Kim claims “cross-cultural music making” (CCMM) is a product of power dynamics between nation-states BECAUSE of historic and economic relationships. Basically, she just means we need to think carefully before making assumptions regarding CCMM because there are many factors behind why someone would mix more than culturally distinct style of music. For example, Vietnamese Southern Trap music is a form of cross-cultural music.

Kim assumes that artists who use sounds, instruments, vocals, and language from another culture to create music are capitalizing on exoticism. This means artists just use those sounds because Americans attribute foreign instruments to being “mysterious” or “exotic.” It can also be about power too, Kim argues. The reason a Vietnamese artist would use an American style of music as the basis for their song is because of the Vietnam-American War and this idea that people in Asian countries are becoming more “Western” or “American.”

But I have trouble understanding these concepts in relation to the act of creating content. Of course there are political motives for doing such a thing. The war split many families when refugees fled their country for the safety of the United States. As a result, the 1st generation refugees had kids, and then their kids had kids. But many Vietnamese-Americans in the United States have family in Vietnam who never left. Since travel is open between the two countries now, many have reconnected with those they had to leave. The Vietnamese community is very much a transnational community. American and Vietnamese culture are inevitably mixed up at this point, and that’s why we have Pho restaurants over here and Pizza restaurants in Viet Nam.

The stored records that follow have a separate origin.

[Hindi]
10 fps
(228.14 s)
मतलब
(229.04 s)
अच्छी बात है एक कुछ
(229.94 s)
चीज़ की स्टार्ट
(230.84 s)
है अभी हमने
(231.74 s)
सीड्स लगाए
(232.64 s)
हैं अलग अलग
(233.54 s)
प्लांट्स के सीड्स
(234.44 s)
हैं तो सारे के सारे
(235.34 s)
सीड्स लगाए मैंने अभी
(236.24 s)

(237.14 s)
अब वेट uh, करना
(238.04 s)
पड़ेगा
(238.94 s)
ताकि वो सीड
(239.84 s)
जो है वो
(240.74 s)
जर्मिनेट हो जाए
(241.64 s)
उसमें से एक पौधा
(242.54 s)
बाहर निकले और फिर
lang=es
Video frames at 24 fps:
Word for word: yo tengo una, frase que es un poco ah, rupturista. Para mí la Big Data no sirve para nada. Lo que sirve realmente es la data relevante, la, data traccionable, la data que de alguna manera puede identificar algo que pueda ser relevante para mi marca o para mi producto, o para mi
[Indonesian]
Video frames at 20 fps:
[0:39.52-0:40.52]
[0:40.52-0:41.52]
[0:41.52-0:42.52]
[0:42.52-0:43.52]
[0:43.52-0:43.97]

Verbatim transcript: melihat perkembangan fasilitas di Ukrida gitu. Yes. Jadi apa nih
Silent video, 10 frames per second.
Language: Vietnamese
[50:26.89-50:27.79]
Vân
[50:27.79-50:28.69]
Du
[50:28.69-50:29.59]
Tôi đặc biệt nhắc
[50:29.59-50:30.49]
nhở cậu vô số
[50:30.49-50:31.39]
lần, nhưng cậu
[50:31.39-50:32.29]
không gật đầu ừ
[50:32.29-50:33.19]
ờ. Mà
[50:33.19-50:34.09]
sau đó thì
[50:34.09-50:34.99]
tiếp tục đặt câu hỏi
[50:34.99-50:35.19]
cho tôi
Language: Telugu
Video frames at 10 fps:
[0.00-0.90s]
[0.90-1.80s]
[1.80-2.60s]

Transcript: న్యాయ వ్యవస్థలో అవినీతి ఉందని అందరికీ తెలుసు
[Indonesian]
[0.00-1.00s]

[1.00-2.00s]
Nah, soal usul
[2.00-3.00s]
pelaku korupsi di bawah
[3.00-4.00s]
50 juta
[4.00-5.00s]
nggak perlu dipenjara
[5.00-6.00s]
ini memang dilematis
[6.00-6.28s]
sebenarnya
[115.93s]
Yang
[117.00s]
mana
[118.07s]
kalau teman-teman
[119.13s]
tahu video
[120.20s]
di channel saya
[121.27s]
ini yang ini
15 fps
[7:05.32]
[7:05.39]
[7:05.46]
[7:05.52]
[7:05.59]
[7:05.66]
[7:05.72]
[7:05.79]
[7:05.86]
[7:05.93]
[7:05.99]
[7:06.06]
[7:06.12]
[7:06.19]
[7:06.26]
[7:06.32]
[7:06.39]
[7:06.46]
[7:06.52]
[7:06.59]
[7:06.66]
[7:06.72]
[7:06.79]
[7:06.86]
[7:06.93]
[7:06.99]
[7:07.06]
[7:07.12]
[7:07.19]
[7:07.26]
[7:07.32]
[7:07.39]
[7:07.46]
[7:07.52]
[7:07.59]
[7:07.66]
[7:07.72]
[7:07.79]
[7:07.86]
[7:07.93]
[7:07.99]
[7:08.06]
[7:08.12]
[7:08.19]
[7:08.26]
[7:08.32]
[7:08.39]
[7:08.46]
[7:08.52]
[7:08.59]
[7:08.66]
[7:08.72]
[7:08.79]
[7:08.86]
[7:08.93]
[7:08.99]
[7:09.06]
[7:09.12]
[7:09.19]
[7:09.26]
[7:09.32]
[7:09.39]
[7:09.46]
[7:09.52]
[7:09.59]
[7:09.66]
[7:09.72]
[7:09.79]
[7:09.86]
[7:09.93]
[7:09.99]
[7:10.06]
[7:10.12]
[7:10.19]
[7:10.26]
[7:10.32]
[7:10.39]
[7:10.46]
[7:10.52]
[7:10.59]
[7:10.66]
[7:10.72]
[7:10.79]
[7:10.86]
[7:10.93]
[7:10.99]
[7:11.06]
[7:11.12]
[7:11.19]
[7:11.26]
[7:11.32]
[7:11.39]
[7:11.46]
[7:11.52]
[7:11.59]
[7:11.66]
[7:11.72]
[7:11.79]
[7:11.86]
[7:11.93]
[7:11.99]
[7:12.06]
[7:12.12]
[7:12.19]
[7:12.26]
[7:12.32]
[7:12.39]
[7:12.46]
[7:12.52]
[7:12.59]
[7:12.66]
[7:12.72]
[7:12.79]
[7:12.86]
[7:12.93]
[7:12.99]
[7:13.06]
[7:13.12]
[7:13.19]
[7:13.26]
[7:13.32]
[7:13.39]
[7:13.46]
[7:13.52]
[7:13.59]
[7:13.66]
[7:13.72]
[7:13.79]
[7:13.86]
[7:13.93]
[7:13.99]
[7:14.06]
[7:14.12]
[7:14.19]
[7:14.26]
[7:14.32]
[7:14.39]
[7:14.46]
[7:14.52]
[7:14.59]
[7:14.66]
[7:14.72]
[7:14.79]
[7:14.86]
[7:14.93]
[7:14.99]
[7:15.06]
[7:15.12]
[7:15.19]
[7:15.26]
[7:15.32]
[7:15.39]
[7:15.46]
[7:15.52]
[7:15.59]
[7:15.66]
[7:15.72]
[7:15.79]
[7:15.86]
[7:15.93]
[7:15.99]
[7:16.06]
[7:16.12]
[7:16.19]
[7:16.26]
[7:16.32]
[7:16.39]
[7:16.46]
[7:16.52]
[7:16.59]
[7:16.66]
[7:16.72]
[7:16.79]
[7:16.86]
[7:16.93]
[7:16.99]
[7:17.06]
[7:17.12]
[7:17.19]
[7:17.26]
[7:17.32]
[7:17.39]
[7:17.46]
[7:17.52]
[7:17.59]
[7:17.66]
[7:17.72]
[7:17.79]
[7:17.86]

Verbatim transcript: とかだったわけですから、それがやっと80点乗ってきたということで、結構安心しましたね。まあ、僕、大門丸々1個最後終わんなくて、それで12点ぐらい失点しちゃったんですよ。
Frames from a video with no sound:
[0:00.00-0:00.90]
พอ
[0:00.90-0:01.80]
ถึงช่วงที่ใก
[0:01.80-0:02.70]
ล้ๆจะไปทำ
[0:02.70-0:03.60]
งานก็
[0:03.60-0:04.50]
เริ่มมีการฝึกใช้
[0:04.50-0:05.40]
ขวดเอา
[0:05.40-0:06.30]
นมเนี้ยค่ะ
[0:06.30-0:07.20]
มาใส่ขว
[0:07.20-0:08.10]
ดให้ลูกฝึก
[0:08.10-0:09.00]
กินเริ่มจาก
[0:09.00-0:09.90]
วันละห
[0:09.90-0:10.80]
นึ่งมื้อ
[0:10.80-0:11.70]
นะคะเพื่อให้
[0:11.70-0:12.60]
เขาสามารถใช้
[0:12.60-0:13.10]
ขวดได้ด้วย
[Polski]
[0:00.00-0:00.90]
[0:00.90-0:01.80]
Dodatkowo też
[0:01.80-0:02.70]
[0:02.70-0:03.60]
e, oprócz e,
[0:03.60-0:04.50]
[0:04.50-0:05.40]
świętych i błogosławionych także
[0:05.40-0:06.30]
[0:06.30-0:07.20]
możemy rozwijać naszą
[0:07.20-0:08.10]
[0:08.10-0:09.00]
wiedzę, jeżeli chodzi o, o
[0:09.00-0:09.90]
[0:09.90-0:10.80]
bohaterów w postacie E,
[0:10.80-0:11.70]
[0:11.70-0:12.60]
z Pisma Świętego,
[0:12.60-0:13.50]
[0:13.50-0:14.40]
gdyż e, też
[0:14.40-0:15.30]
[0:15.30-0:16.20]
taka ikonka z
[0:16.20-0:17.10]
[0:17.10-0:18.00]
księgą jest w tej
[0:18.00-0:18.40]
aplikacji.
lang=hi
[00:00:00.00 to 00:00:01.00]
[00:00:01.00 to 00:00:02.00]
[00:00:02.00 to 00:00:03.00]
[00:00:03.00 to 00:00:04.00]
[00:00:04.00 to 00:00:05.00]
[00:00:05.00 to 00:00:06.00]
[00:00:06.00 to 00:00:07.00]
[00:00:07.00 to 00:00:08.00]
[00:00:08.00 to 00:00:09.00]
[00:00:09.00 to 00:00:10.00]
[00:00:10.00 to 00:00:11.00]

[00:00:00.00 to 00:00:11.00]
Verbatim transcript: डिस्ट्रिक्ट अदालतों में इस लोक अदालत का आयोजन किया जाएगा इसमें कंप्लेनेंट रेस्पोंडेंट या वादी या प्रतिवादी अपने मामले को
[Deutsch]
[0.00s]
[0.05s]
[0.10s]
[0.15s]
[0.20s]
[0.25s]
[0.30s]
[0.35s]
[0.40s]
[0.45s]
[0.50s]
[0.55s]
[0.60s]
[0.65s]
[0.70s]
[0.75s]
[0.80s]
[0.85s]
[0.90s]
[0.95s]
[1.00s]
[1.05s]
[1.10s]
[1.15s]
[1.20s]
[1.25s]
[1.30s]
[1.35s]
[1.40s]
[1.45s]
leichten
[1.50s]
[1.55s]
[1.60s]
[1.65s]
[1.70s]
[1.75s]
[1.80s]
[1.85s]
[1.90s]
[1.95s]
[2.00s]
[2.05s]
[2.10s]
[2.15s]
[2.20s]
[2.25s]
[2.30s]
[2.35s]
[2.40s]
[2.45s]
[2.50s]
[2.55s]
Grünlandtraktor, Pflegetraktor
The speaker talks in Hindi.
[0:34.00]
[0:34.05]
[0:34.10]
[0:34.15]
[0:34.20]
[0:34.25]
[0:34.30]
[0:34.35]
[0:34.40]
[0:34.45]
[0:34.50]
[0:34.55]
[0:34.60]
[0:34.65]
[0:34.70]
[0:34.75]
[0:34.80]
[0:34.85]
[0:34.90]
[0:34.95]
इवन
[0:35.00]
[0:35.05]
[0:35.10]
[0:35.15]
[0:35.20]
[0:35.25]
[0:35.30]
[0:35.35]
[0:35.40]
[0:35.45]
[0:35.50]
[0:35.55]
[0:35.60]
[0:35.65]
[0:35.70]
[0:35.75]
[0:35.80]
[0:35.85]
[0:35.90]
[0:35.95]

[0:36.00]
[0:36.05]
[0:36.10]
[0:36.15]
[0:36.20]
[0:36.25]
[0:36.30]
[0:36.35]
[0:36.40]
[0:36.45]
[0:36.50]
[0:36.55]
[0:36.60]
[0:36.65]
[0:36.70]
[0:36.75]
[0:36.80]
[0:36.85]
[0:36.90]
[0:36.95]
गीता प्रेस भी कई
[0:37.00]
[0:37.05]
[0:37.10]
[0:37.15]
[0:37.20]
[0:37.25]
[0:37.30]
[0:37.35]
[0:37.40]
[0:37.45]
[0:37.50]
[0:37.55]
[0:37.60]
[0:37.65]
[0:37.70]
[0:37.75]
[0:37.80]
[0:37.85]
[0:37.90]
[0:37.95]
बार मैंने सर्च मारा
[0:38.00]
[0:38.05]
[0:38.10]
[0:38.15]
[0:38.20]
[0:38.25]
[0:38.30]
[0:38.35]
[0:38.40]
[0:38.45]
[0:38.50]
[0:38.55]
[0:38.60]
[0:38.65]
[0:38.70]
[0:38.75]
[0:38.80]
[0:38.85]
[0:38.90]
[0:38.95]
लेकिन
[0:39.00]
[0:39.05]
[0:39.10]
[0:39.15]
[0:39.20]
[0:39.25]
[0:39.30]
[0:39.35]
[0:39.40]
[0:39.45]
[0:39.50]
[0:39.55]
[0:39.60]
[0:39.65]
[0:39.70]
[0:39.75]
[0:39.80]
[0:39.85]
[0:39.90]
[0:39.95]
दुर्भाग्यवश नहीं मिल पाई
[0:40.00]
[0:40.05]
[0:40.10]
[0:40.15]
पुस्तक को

True, the history of this whole relationship with Vietnam is particularly unsettling when you look at it on a macro scale. Policy and economic strategy is part of the reason we went to war in the first place! If we didn’t get involved, who knows if we’d have Pho shops popping up all over the place. So yes, that explains why an American artist would hear or find Vietnamese music. But it doesn’t explain why it’s appealing to people. Or why hybrid forms of music are immoral.

In my opinion, creators are constantly thinking about developing their own thing by bringing new approaches to an already existing art. You have to understand what’s popular and why, in order to appeal to it in your music. Which brings me to yet another concept I had buried deep in the back of my brain. I learned a bit about how items get borrowed by other cultures and how new features are added in an introductory Archaeology class. I think this can be used to understand cross-cultural music making. If only I can remember the method! I’m starting to get close to remembering what is in my mind, and here’s what I got so far.

Trans-cultural diffusion is the spread of cultural items between individuals or groups. I can’t recall the specific terms for the process, but there is a comparative method used in Archaeology that came back to me while writing this post. Basically, it’s that we can trace how cultural items are spread by comparing their different forms relative to their locations with other item. I think this will be a prime topic to research because I see some connections with cross-cultural music making and the spread of different forms of music. Perhaps there is something from Archaeology that I can bring to the table. Look for that post next week!

Sources:

Kim, Jin-Ah. “»Cross-Cultural Music Making«: Concepts, Conditions and Perspectives.” International Review of the Aesthetics and Sociology of Music, vol. 48, no. 1, 2017, pp. 19–32. JSTOR, JSTOR, www.jstor.org/stable/44259473.